Task description.
Every line below between the one holding "[00:00:03.00 to 00:00:03.50]" and the one holding "Transcript: And then", inclusive, should be copied exactly, and no other line.

Records from a data collection
::::::

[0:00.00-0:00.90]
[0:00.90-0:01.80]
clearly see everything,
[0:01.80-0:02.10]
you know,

::::::

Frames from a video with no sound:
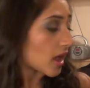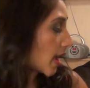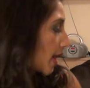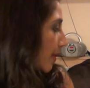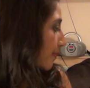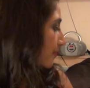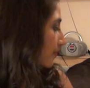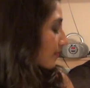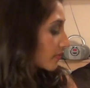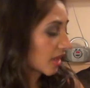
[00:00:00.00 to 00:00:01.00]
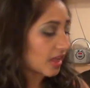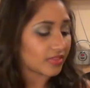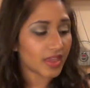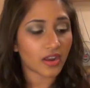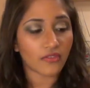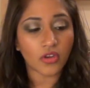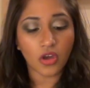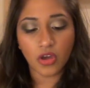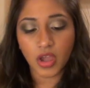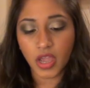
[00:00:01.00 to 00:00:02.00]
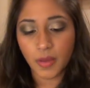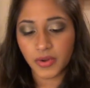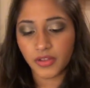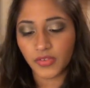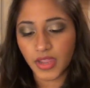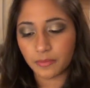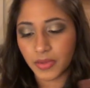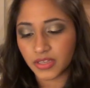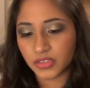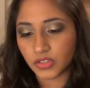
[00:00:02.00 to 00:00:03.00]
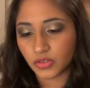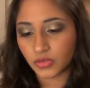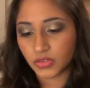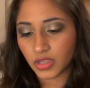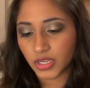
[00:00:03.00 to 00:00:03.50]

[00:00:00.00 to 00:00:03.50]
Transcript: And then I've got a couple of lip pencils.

::::::

Task result.
[00:00:03.00 to 00:00:03.50]

[00:00:00.00 to 00:00:03.50]
Transcript: And then I've got a couple of lip pencils.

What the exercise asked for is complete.